VETO PODE SER DERRUBADO

Congresso Nacional articula derrubada de veto de Lula e pode liberar doações em ano eleitoral

Fachada do Congresso Nacional em Brasília.
Congresso Nacional pode derrubar veto de Lula à LDO 2026.

Decisão sobre veto à Lei de Diretrizes Orçamentárias de 2026 pode flexibilizar regras eleitorais e permitir doações em campanha. Votação prevista para 21 de maio de 2026.

O Congresso Nacional se prepara para analisar a derrubada de um veto do presidente Luiz Inácio Lula da Silva (PT) à Lei de Diretrizes Orçamentárias (LDO) de 2026. A decisão, prevista para esta quinta-feira, 21 de maio de 2026, pode flexibilizar regras eleitorais e permitir doações durante o período de campanha, afetando diretamente a dignidade do processo democrático ao potencialmente criar desigualdades e influenciar o livre arbítrio do eleitor. Essa medida impacta a forma como candidatos podem se relacionar com o eleitorado e como recursos podem circular em anos eleitorais.

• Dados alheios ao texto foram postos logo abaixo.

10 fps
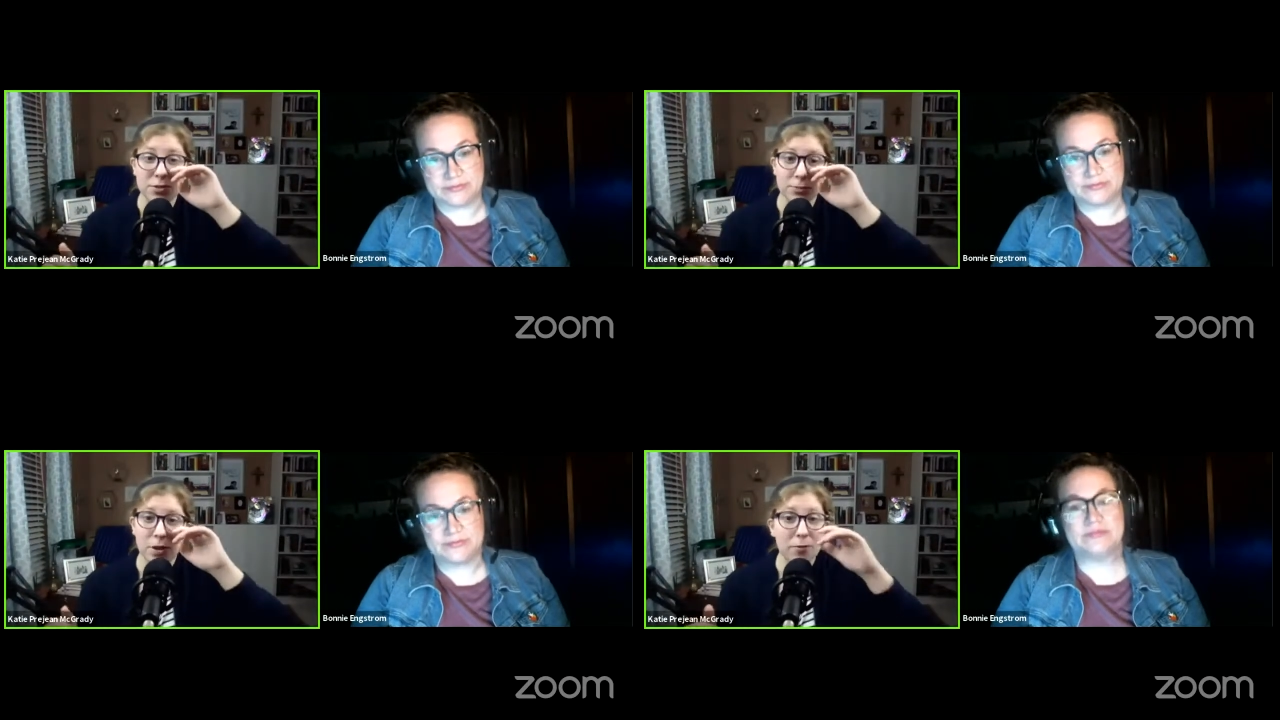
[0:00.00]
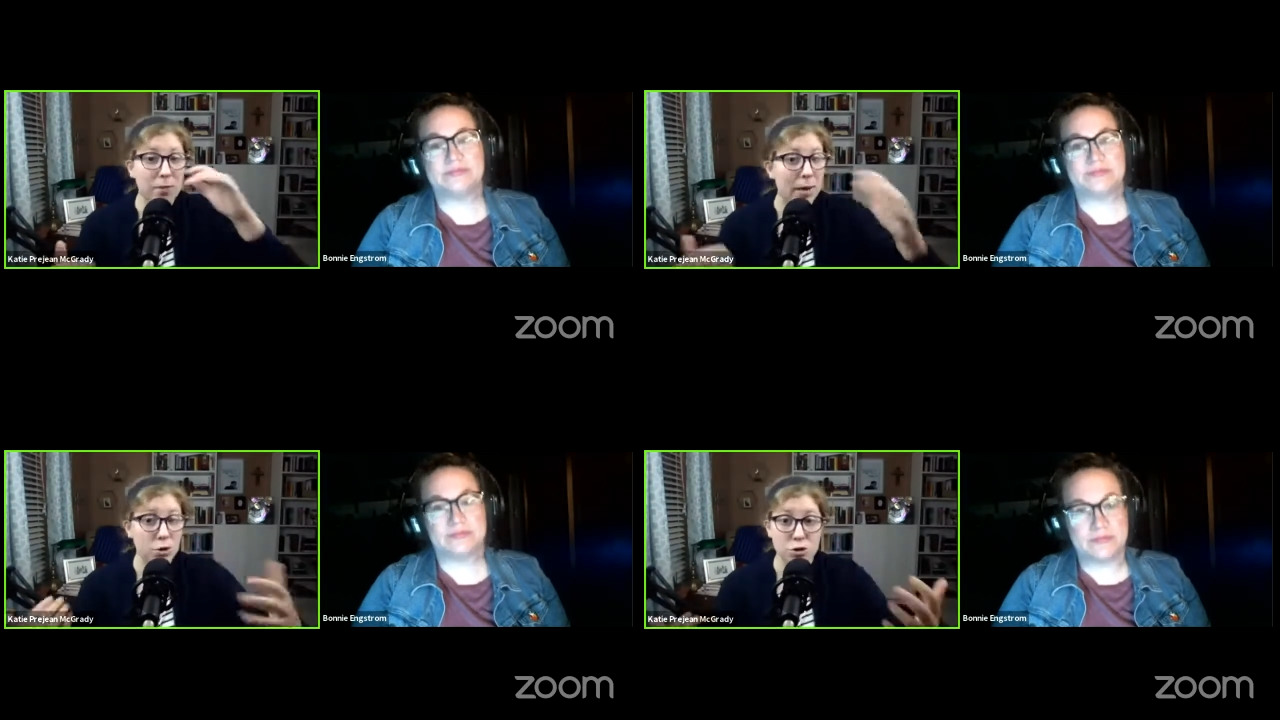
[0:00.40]
Speaker 1: of, of
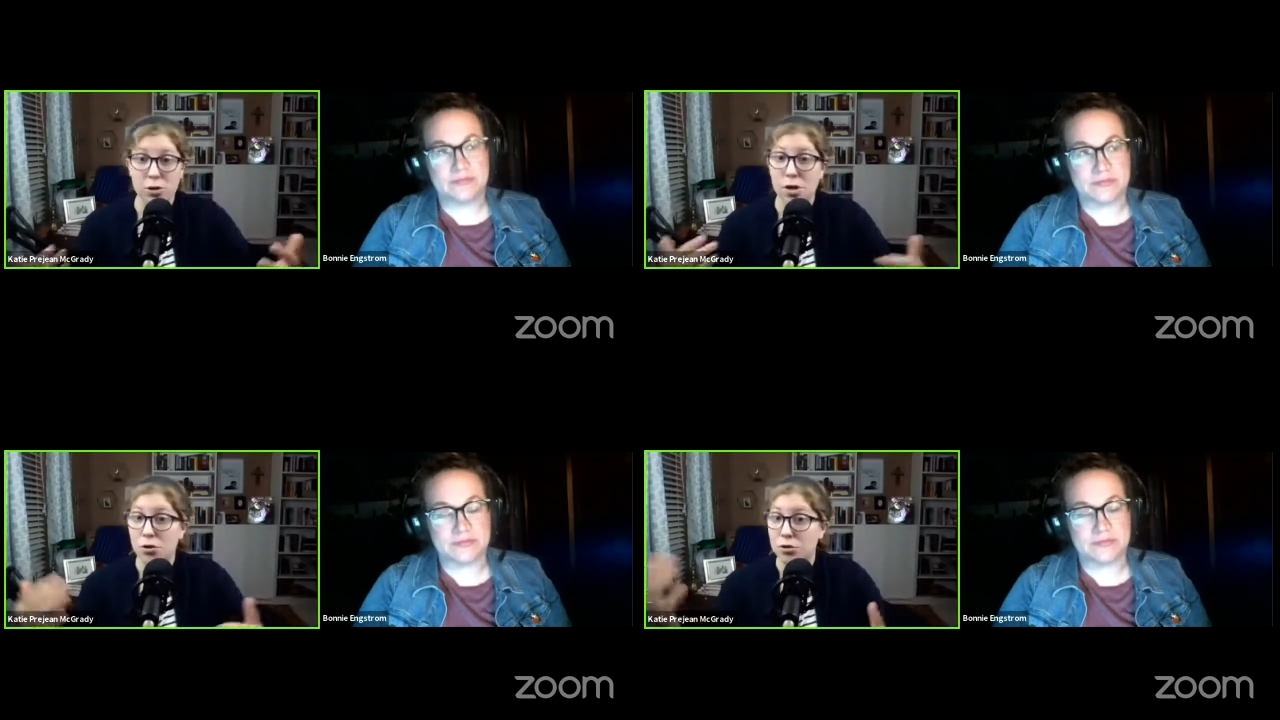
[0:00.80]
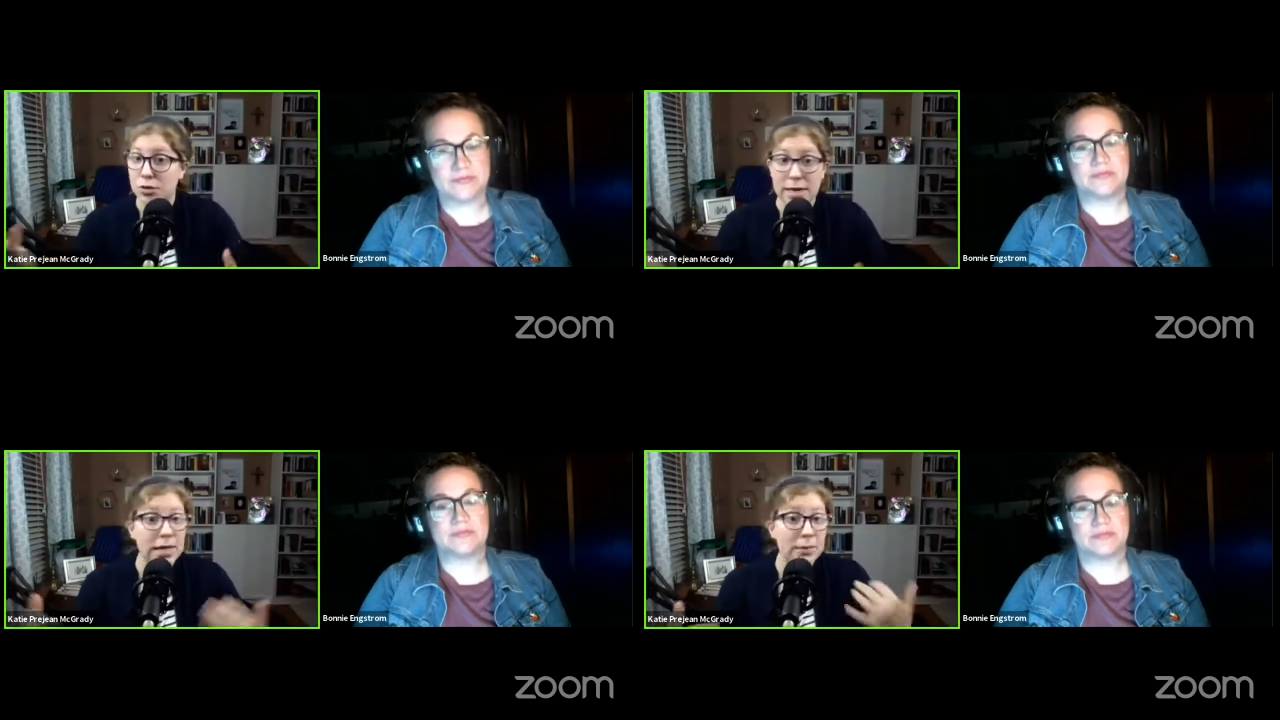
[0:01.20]
i'm sure
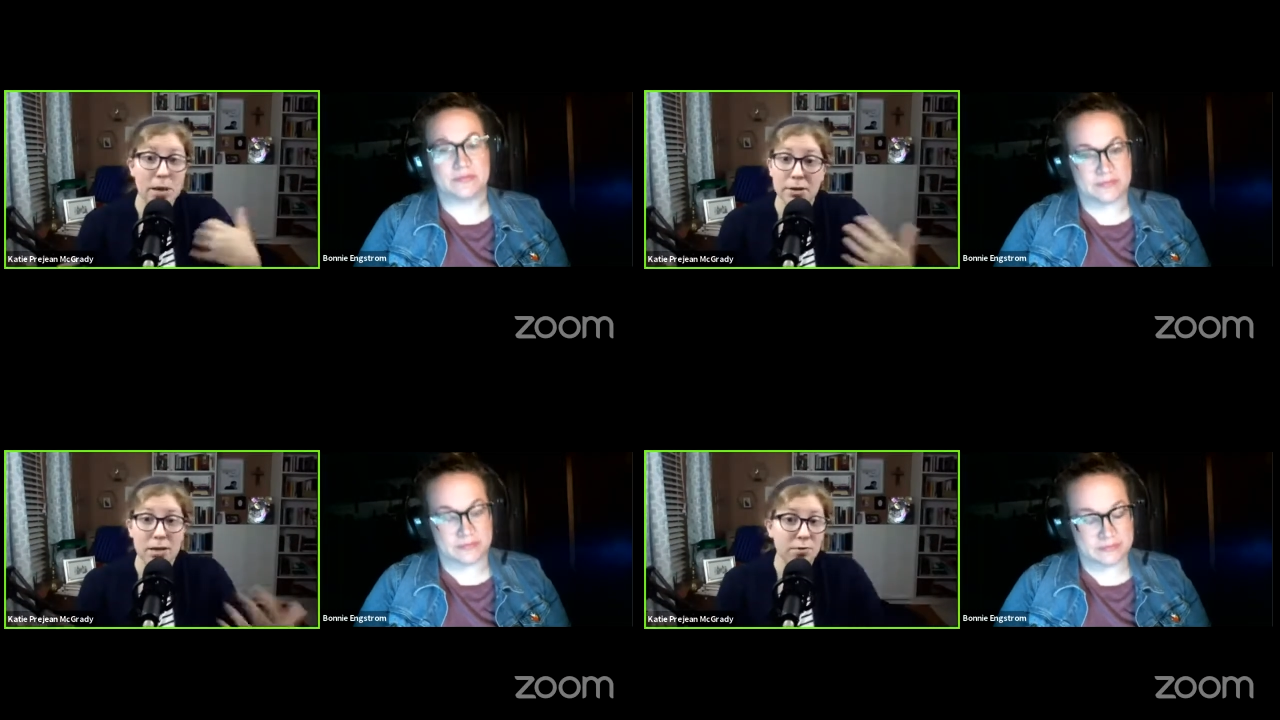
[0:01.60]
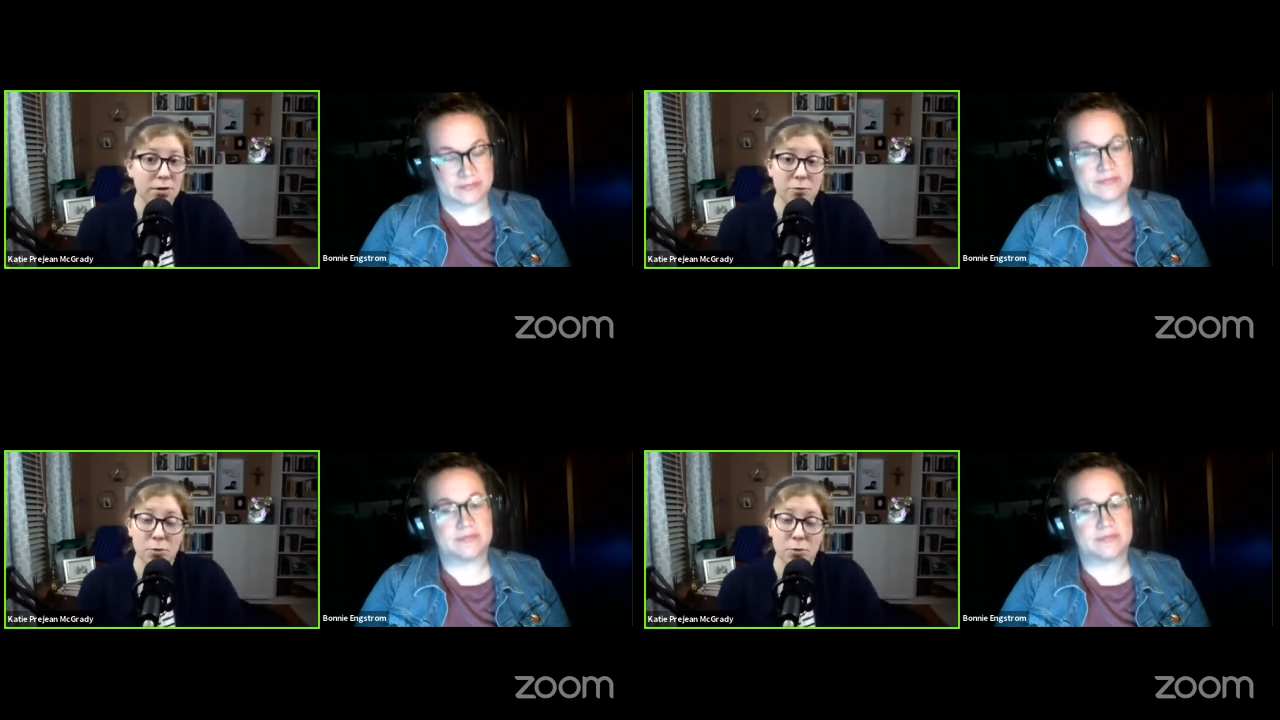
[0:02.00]
understanding maybe even of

A votação inclui dispositivos que autorizam a transferência de bens, recursos financeiros e benefícios, como cestas básicas, tratores e ambulâncias, durante o período eleitoral. Na prática, a medida afeta regras do chamado “defeso eleitoral”, que restringe esse tipo de ação nos três meses que antecedem as eleições. O texto estabelece que essas doações não serão consideradas irregularidades eleitorais, desde que haja contrapartidas por parte dos municípios ou entidades beneficiadas, como cessão de terrenos ou participação financeira.

O presidente do Congresso, Davi Alcolumbre, incluiu a análise dos vetos na pauta após articulações com prefeitos durante a Marcha dos Prefeitos, em Brasília. As negociações também envolvem lideranças do Legislativo e o presidente da Câmara, Hugo Motta. Apesar de o governo ter apoiado a proposta durante a tramitação da LDO, o presidente Lula vetou o dispositivo, alegando questões de inconstitucionalidade e interesse público. Agora, a base aliada no Congresso articula a derrubada do próprio veto. A decisão é passível de recurso, cabendo ao Congresso Nacional a palavra final.

Outro ponto em discussão é a liberação de repasses federais para municípios com até 65 mil habitantes que estejam inadimplentes, o que pode permitir o retorno de convênios e transferências mesmo em casos de pendências fiscais. Também está na pauta a flexibilização de recursos para obras em rodovias estaduais e municipais e investimentos em infraestrutura hidroviária, ampliando o uso de verbas federais em áreas fora da competência direta da União.